Hillbilly Housewife’s “Worthwhile Convenience Foods”
One of the first websites I ever wrote about Get Rich Slowly (back in June 2006) was Hillbilly Housewife, a site devoted to low-cost home-cooking from scratch. The site has changed hands since I first covered it, but it still contains the same frugal sensibility. While browsing the archives, I found this list of store-bought convenience foods that are usually good buys.

The author writes:

When it comes to Convenience Foods, most of us are coming from 2 opposite sides of the fence.  We either love ‘em or we hate ‘em.  I tend to be from the “Hate ‘Em-Camp”…

Regardless of which side you associate yourself with the fact of the matter is that some convenience foods really do what they’re supposed to do.  They save us a great deal of work and time without costing much more than the homemade-from-scratch-version.  Amazingly, a few even cost less.  There aren’t a lot of convenience foods that fall into this golden category.  The ones that do have definitely earned a spot on every budget-shopper’s grocery list.
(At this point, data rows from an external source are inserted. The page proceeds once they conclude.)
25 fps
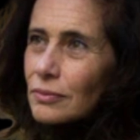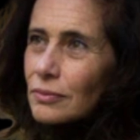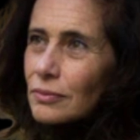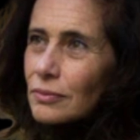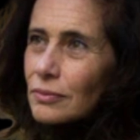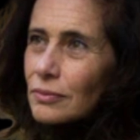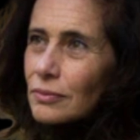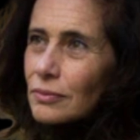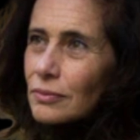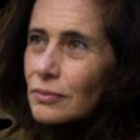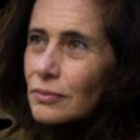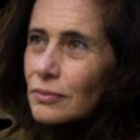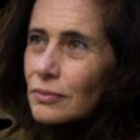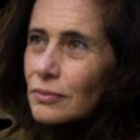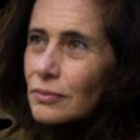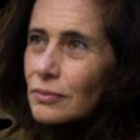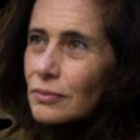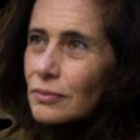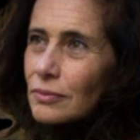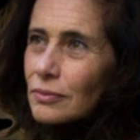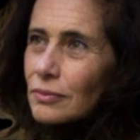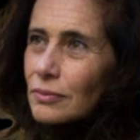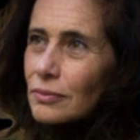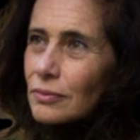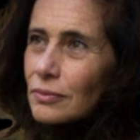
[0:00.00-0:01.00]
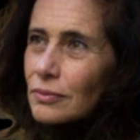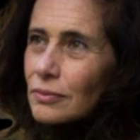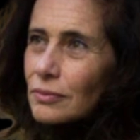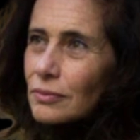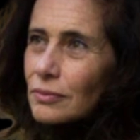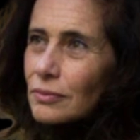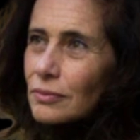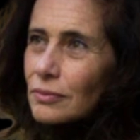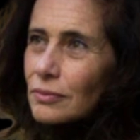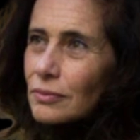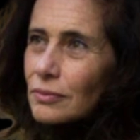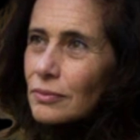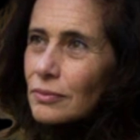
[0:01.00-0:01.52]

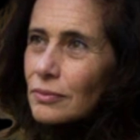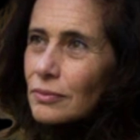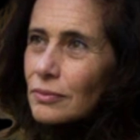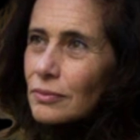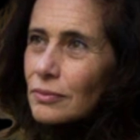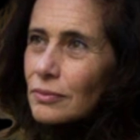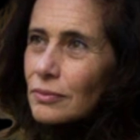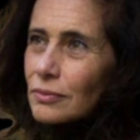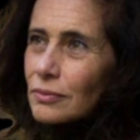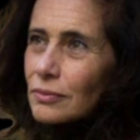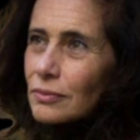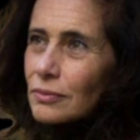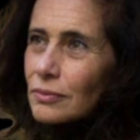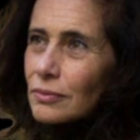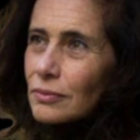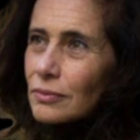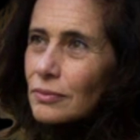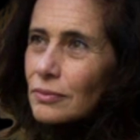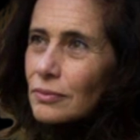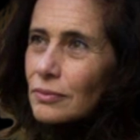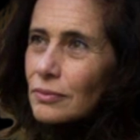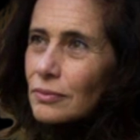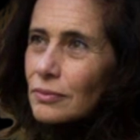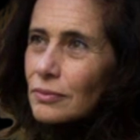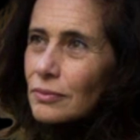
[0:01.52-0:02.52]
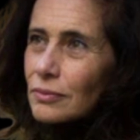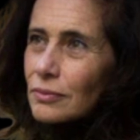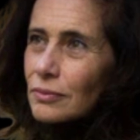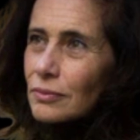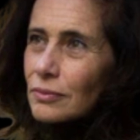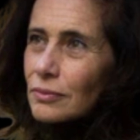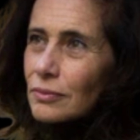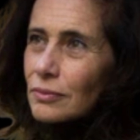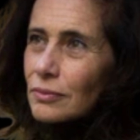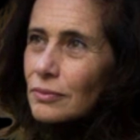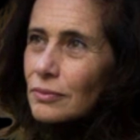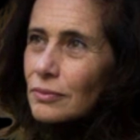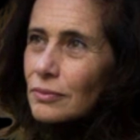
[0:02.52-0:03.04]

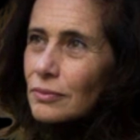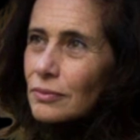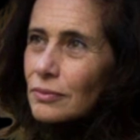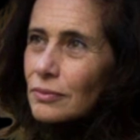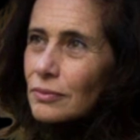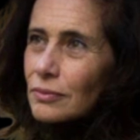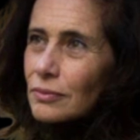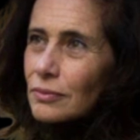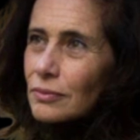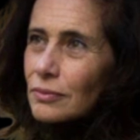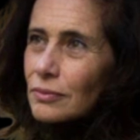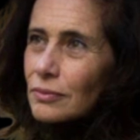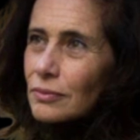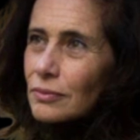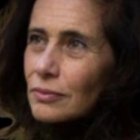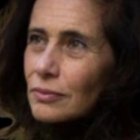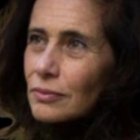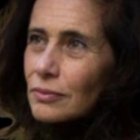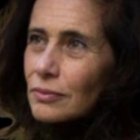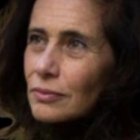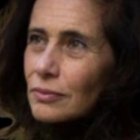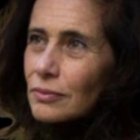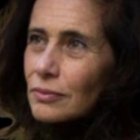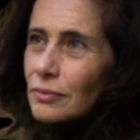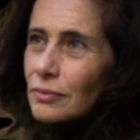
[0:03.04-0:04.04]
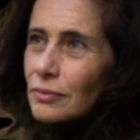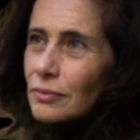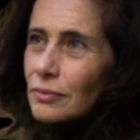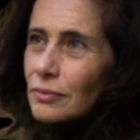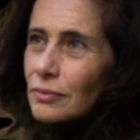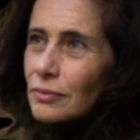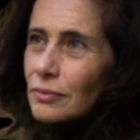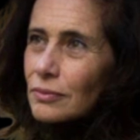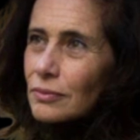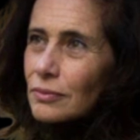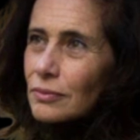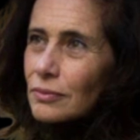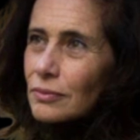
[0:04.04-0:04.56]

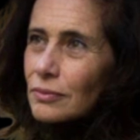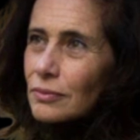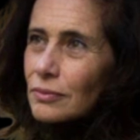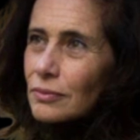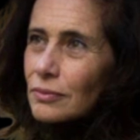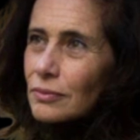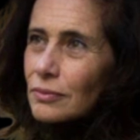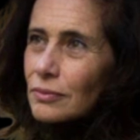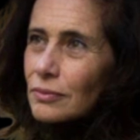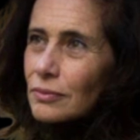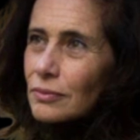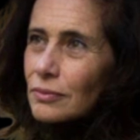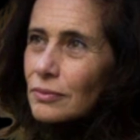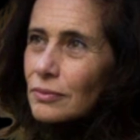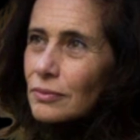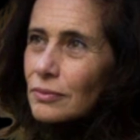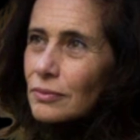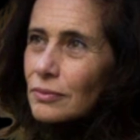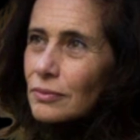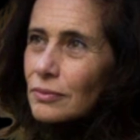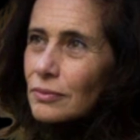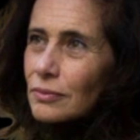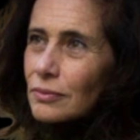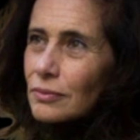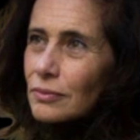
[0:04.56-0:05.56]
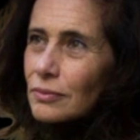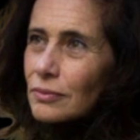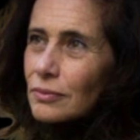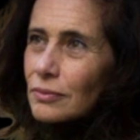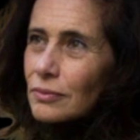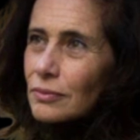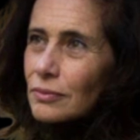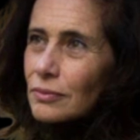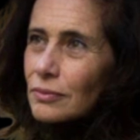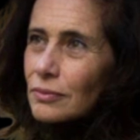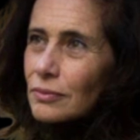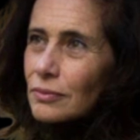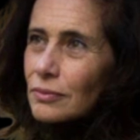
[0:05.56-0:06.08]

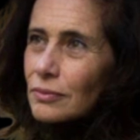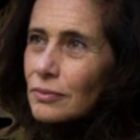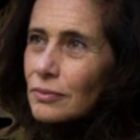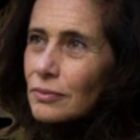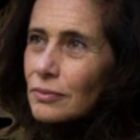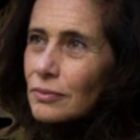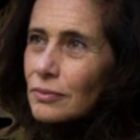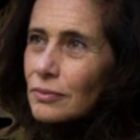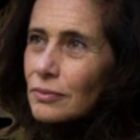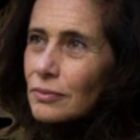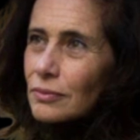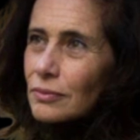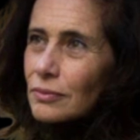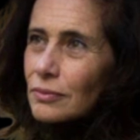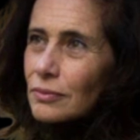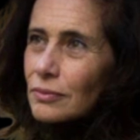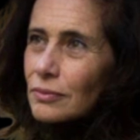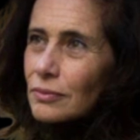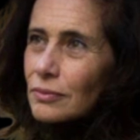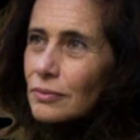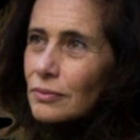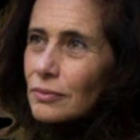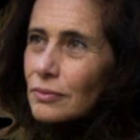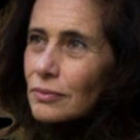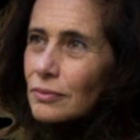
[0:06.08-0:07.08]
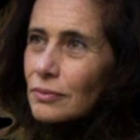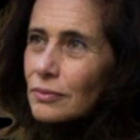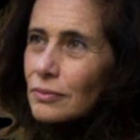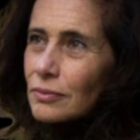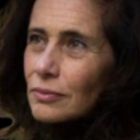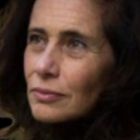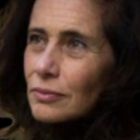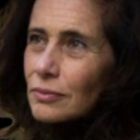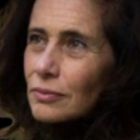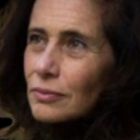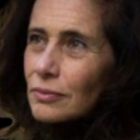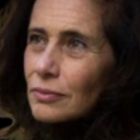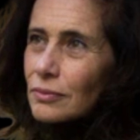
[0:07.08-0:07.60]

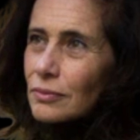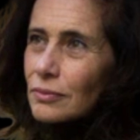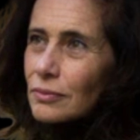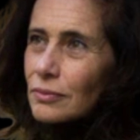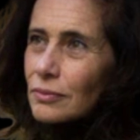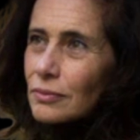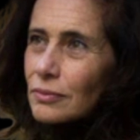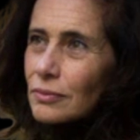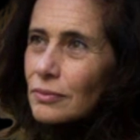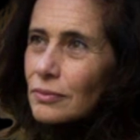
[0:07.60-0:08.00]
This is a still picture; no speech is visible.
What foods make the list? Things like:

  • Bread
  • Biscuit mix
  • Pasta
  • Crackers, chips, and snacks
  • Dried and canned beans
  • Frozen vegetables
  • Condiments
  • Desserts

There’s far more in this list, and the site lists its rationale for each recommendation. For example, “Spaghetti Sauce purchased in tall 26-ounce cans are one of the best bargains in the supermarket these days. They usually cost about the same as an equivalent amount of canned tomatoes.  All of the work of preparing the tomatoes, seasoning the sauce and simmering it on the back of the stove for an hour, is already done for you.”
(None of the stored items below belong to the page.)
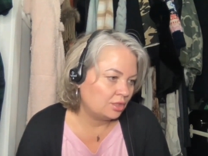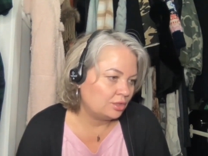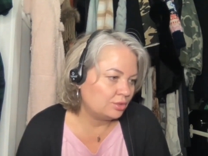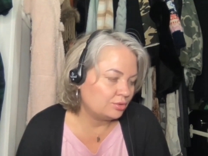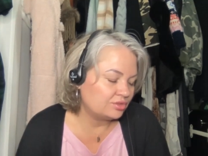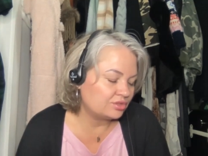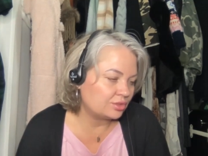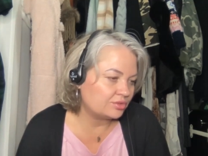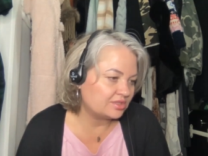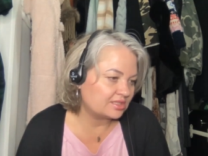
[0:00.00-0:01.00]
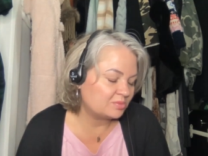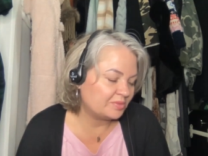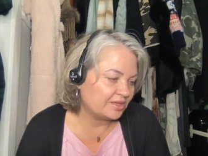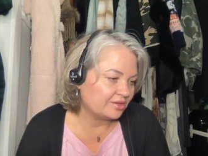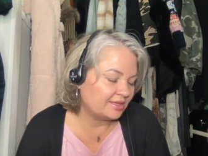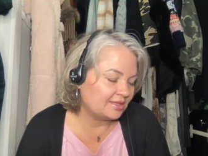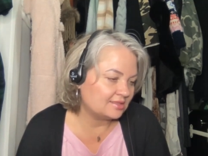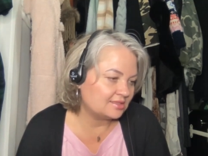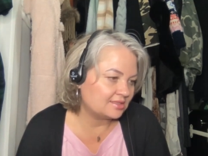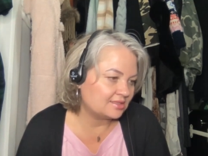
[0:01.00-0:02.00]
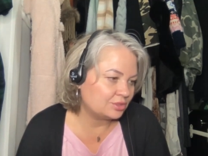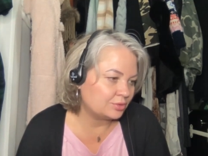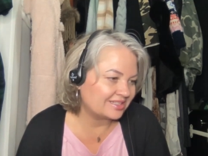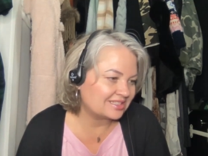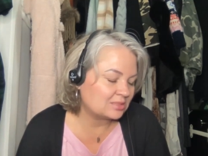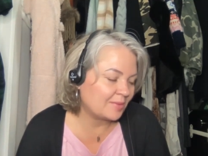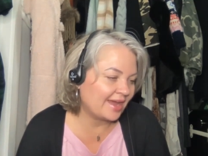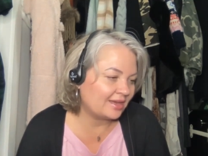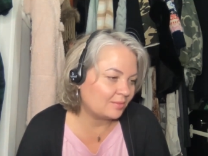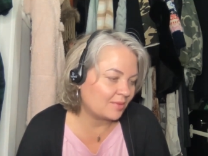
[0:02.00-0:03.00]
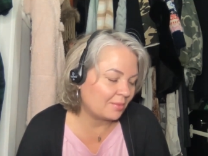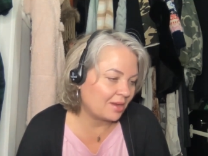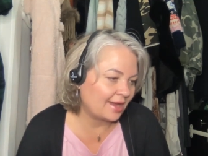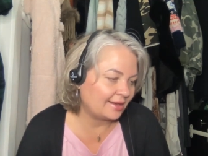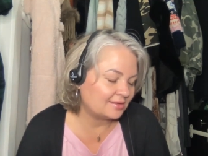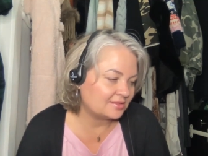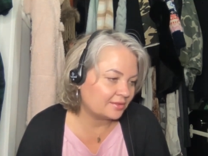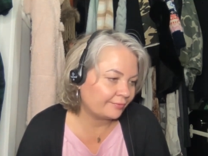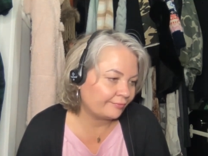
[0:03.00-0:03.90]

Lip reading: use those experiences to expand my mind.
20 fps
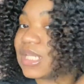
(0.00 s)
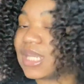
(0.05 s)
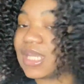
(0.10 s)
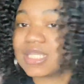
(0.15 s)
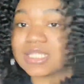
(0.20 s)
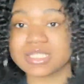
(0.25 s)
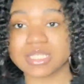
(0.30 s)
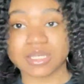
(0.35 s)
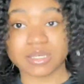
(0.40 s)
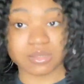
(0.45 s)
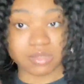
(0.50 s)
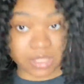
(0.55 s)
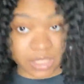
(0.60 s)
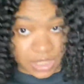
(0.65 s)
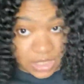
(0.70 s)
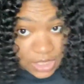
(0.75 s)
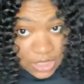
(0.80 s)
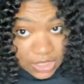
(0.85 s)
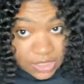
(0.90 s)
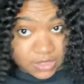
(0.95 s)
That's
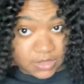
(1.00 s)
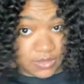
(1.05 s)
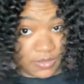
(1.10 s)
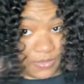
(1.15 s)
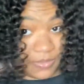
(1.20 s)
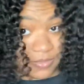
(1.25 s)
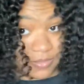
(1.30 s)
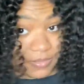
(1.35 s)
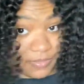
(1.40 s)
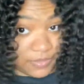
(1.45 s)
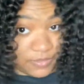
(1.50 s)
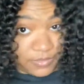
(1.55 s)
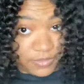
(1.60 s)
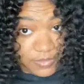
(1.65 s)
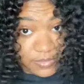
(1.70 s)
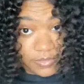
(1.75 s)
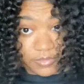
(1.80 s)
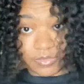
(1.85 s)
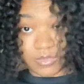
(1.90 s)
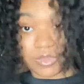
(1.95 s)
okay.
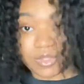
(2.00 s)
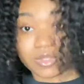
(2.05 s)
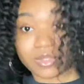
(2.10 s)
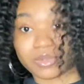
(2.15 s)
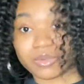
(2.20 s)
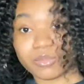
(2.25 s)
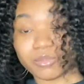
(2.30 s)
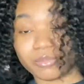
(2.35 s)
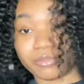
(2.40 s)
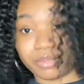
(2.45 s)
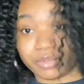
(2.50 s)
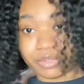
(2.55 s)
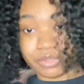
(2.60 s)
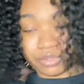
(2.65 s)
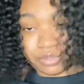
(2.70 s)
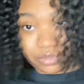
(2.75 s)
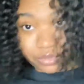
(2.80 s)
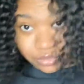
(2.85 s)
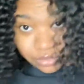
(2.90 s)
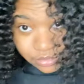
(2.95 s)

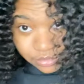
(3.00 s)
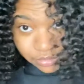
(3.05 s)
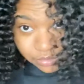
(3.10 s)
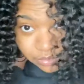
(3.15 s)
Boom.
Kiplinger’s “Best Time to Buy”
Finally, Kiplinger’s has a list of the best time to buy a variety of items. They’ve divided their advice into four sections:

For example, did you know that July is the best time to buy furniture? From the article:

New furniture hits showrooms in August, according to the American Home Furnishing Alliance. That means you can save 10% to 50% in July as retailers make room for the new inventory.

July is also a good time to buy soda, beer, and condiments. August is a good time to shop for patio furniture, outdoor toys, and office supplies. Though this is probably a no-brainer, the article notes that you can save on produce all summer long.